YOUR ASSIGNMENT: The line with "[9:56.16-9:57.23]" through the last line of the entries: give these again exactly, and only these, without any pictures.

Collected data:
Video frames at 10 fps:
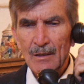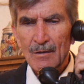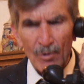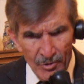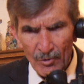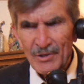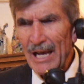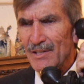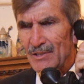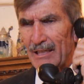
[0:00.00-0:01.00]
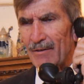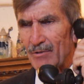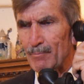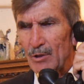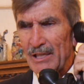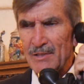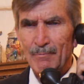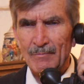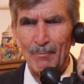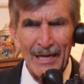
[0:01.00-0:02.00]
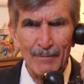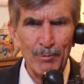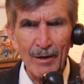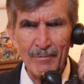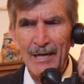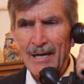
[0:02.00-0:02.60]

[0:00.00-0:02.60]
Well, George has to cover the plates. My department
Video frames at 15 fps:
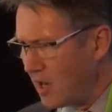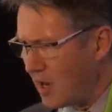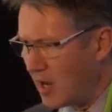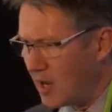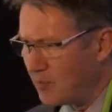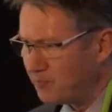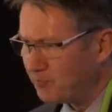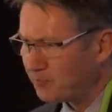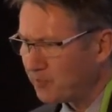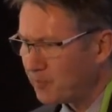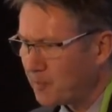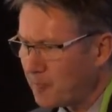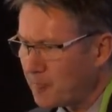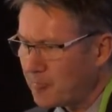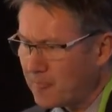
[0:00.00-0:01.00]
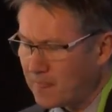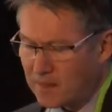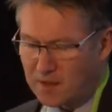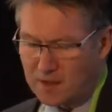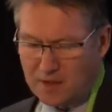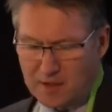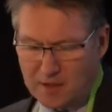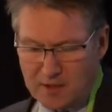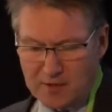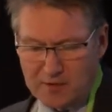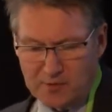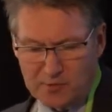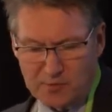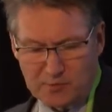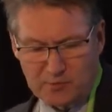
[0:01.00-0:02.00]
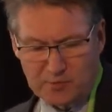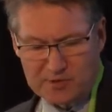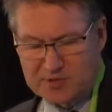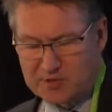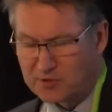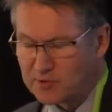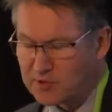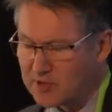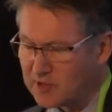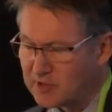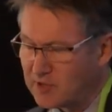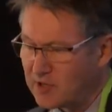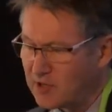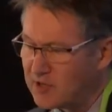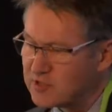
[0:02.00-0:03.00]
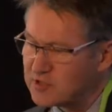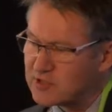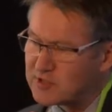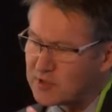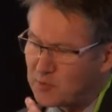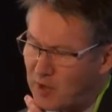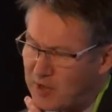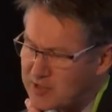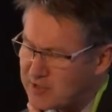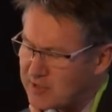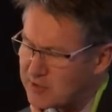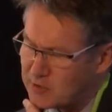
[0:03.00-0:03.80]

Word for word: Um, we talk in, in, choosing wisely.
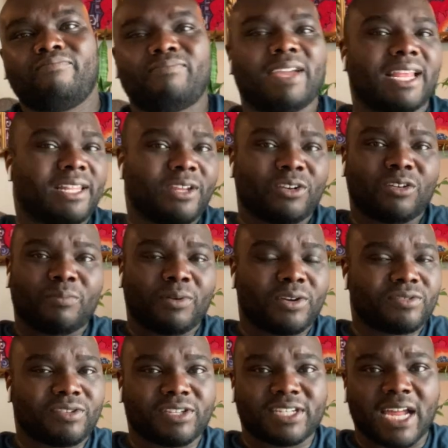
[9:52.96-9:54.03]
The analytical
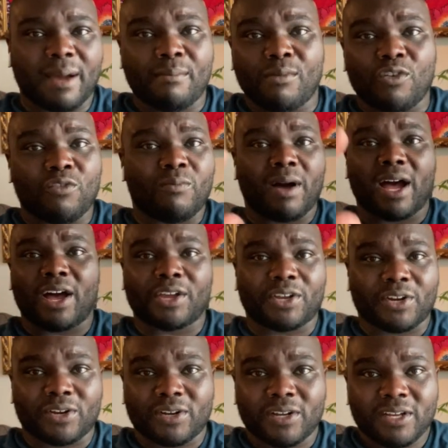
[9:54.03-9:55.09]
person is not moved by all
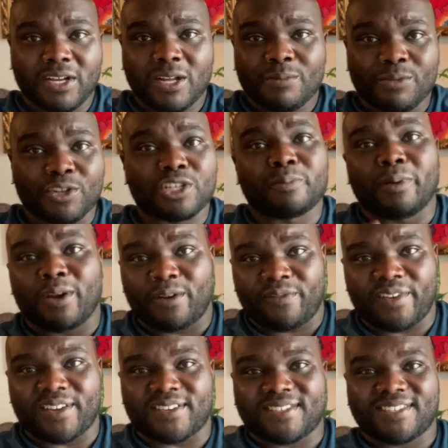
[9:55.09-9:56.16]
your, your spirit
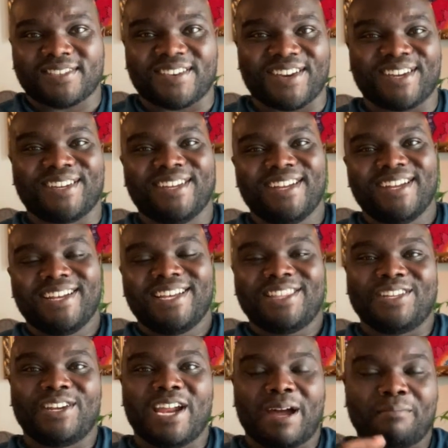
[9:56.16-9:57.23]
fingers, right?
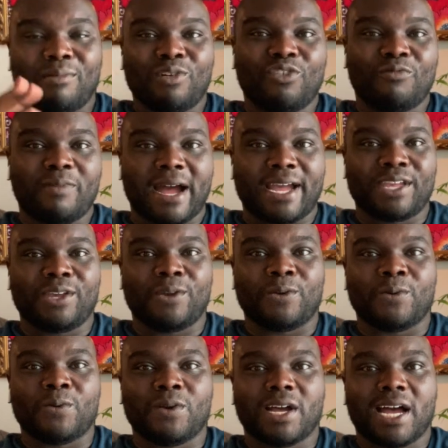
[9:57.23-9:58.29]
they're not moved by
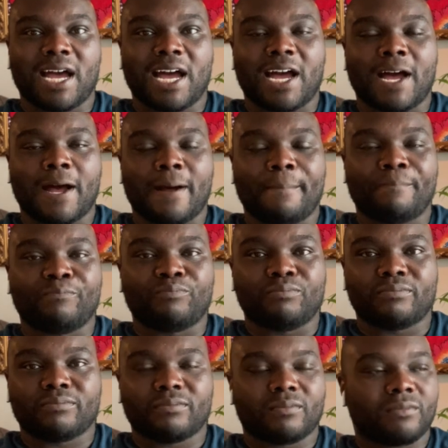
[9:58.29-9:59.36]
you uh,
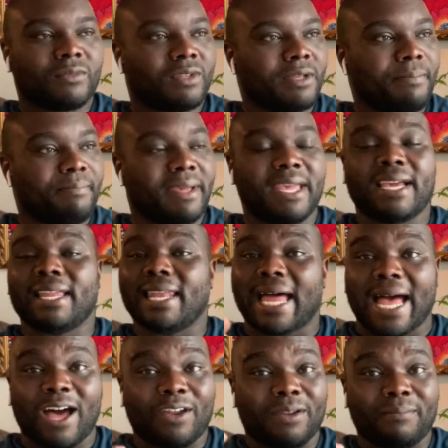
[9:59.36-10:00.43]
being
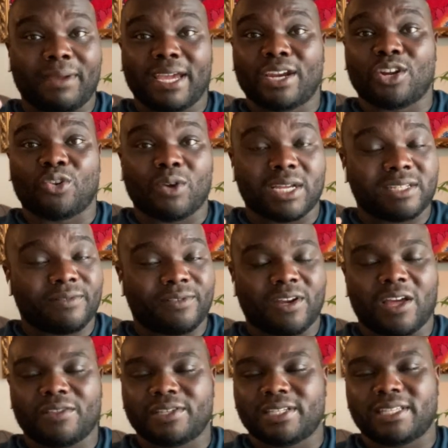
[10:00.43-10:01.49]
loud and being aggressive and
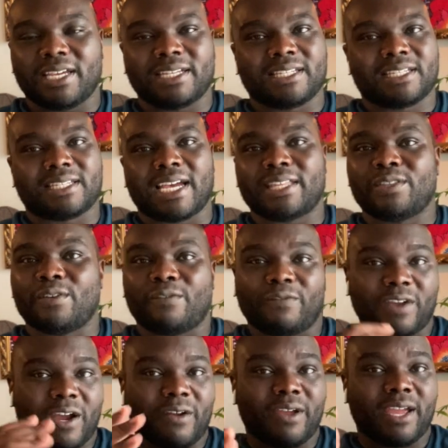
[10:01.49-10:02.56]
all these things. It's like they're
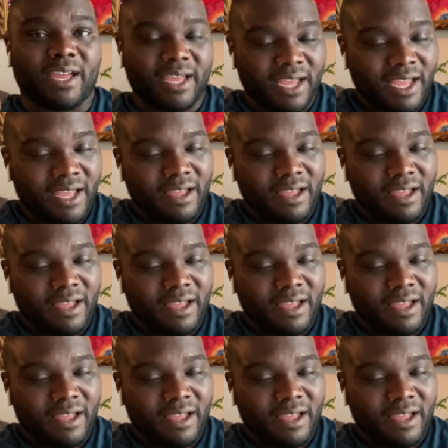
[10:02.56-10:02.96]
very,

REPLY TO THE EXERCISE:
[9:56.16-9:57.23]
fingers, right?
[9:57.23-9:58.29]
they're not moved by
[9:58.29-9:59.36]
you uh,
[9:59.36-10:00.43]
being
[10:00.43-10:01.49]
loud and being aggressive and
[10:01.49-10:02.56]
all these things. It's like they're
[10:02.56-10:02.96]
very,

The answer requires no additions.